**TASK DIRECTIONS:** What is needed is a word-for-word copy of every record below, minus the pictures.

(Collected data)
● ● ● ●

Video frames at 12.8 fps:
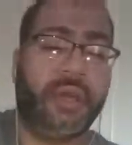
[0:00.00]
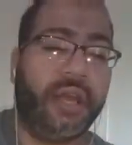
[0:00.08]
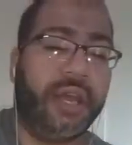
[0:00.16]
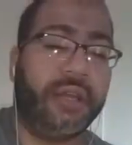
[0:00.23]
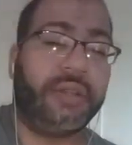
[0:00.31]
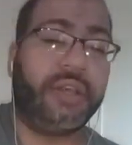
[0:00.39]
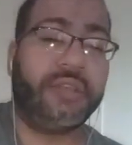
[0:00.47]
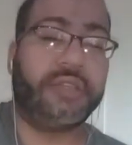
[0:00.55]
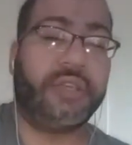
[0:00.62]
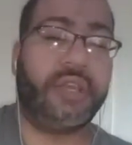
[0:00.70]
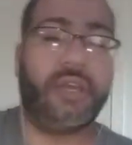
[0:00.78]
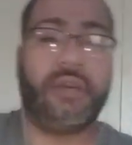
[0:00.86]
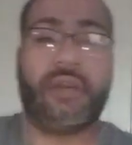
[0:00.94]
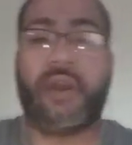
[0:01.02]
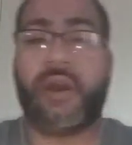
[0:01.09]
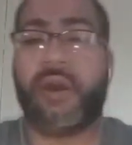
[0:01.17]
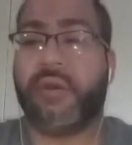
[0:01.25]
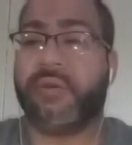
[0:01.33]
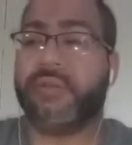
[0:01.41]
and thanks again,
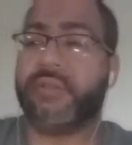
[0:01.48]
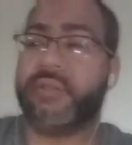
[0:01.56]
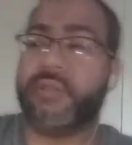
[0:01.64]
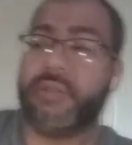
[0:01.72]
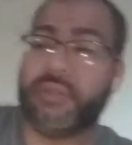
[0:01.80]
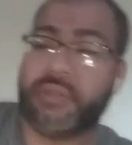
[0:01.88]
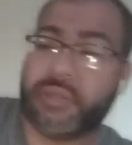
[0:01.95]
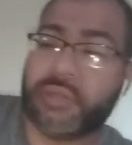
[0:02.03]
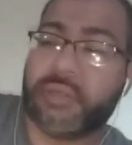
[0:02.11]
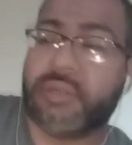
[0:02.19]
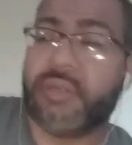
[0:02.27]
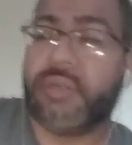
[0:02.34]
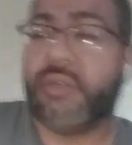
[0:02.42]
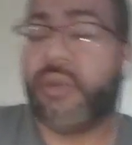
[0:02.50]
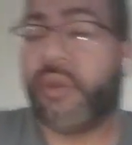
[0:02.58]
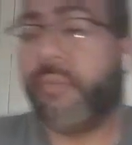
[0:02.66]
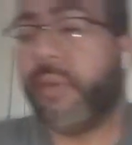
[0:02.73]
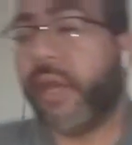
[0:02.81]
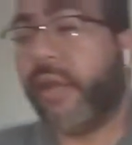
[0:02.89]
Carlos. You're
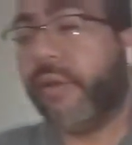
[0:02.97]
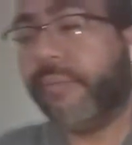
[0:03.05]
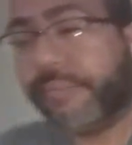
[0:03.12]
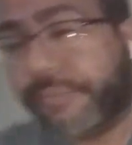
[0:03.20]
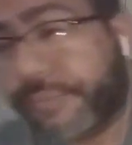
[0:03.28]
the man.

● ● ● ●

**WRITTEN RESPONSE:**
Video frames at 12.8 fps:
[0:00.00]
[0:00.08]
[0:00.16]
[0:00.23]
[0:00.31]
[0:00.39]
[0:00.47]
[0:00.55]
[0:00.62]
[0:00.70]
[0:00.78]
[0:00.86]
[0:00.94]
[0:01.02]
[0:01.09]
[0:01.17]
[0:01.25]
[0:01.33]
[0:01.41]
and thanks again,
[0:01.48]
[0:01.56]
[0:01.64]
[0:01.72]
[0:01.80]
[0:01.88]
[0:01.95]
[0:02.03]
[0:02.11]
[0:02.19]
[0:02.27]
[0:02.34]
[0:02.42]
[0:02.50]
[0:02.58]
[0:02.66]
[0:02.73]
[0:02.81]
[0:02.89]
Carlos. You're
[0:02.97]
[0:03.05]
[0:03.12]
[0:03.20]
[0:03.28]
the man.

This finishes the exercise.